「この映画の本編は長い前フリで、結局エンドロールの後のオチが言いたかったのでは?」人類資金 Push6700さんの映画レビュー(感想・評価)
この映画の本編は長い前フリで、結局エンドロールの後のオチが言いたかったのでは?
阪本監督が好きなので見てみたけれど、映画としてはあまり面白くなかった。
原作未読なので、人類資金と言うからには、超国家ファンドみたいなものを作って、悪いことをして儲けようとする投資銀行や、ハゲタカファンドみたいなものをやっつける話なのかと思っていたけど、まるで違っていた。
よく考えてみれば、10兆円程度のお金では何もできない。
すごいお金だけれども、日本の負債の一年分の金利程度のお金です。
これではこの映画みたいに、貧乏な国をちょっと助ける程度。
M資金で、世界が変わると言っていたけど、変わらないと思う。
うまく発展できたとしても、とられる方から、とる方に変わるだけ。
それどころか、お隣の国のようになってしまうかもしれない。
人類がどうのこうのというより、自分の国の心配しろよと言いたくなった。
この映画の冒頭で、「金は国家が発行する約束手形みたいなもの、国が負ければなかったことになる。」と言っていたけれど、まったくそのとおり、国債なども同じだと思う。
現在の日本は、大量にお金を発行して、そのお金で国債を大量に買っている。
大量の約束手形で、大量の約束手形を買うという、訳の分からない自転車操業状態。
これだけ大量の約束手形を際限なく発行していたら、ただですむわけがない。
世の中を約束手形であふれさせ、いつか不渡手形が出るだろうから、そうなったら倒産してなかったことにしようする、計画倒産としか思えない。
自らの借金を無視して、お金を訳のわからないことに使おうとするのはとても日本らしいけれど、もし本当にM資金があるのなら、訳のわからないことに使わないで自らの借金の返済に使うべきです。

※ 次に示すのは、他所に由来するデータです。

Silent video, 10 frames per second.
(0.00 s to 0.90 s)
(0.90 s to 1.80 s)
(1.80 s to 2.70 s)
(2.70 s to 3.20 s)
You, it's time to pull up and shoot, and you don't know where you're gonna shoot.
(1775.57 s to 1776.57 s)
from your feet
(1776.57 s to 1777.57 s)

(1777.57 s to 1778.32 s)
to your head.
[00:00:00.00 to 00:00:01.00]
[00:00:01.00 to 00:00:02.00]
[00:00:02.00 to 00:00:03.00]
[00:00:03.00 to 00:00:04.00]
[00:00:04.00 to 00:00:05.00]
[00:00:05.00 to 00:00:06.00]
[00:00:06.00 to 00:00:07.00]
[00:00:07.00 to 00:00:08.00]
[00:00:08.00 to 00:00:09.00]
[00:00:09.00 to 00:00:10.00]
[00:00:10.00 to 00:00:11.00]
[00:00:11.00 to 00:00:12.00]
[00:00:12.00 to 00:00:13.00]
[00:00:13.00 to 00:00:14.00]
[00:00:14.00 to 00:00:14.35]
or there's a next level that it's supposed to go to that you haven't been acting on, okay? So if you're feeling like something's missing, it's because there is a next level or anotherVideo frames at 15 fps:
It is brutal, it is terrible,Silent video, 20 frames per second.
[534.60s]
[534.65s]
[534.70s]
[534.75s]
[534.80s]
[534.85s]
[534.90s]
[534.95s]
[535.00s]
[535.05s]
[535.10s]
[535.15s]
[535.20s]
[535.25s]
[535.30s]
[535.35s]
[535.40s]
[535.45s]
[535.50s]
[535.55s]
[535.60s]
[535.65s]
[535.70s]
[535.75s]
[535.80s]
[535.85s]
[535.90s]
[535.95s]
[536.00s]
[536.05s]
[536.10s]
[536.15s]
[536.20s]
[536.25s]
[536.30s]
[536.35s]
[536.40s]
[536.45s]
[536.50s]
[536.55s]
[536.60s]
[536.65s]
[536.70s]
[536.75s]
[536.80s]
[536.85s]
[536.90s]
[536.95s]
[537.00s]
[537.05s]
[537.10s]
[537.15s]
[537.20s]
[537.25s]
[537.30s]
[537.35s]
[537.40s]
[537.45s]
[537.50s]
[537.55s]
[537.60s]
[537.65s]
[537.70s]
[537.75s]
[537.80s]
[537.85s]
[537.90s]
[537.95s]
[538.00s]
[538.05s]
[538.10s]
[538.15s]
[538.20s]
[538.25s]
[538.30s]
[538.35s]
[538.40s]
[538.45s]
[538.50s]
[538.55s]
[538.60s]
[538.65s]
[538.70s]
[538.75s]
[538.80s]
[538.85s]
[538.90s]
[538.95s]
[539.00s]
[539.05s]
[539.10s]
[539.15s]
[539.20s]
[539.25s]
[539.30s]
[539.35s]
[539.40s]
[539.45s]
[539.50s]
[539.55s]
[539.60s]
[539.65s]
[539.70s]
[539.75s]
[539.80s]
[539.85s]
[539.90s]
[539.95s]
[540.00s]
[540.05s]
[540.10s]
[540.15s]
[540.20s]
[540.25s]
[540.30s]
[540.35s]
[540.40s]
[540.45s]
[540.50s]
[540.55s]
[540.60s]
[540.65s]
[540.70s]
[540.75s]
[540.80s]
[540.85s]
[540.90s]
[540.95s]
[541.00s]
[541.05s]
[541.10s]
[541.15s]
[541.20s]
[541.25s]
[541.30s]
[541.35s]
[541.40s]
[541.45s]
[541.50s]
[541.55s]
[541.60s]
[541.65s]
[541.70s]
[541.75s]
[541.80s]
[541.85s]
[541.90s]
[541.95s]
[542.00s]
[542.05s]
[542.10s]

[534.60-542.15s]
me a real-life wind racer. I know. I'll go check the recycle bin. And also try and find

焼け石に水と言えなくもないけど、変なことに使うよりははるかにましです。
見てない人はわからないかもしれないけど、この映画の本編は長い前フリで、結局エンドロールの後のオチが言いたかったのかもしれない。
その辺のところを考えると、原作どおりなのかもしれないけど、すごく真面目に作っていて、感動作にしようとしているところがよくないと思う。
途中をキューブリック風のブラックジョークというか、ブラックユーモアを織り交ぜながら展開していき、最後にあのオチだったらもっと面白かったかも?と思いました。
もし続編があるのなら、あのオチの後の世界を描いてほしいです。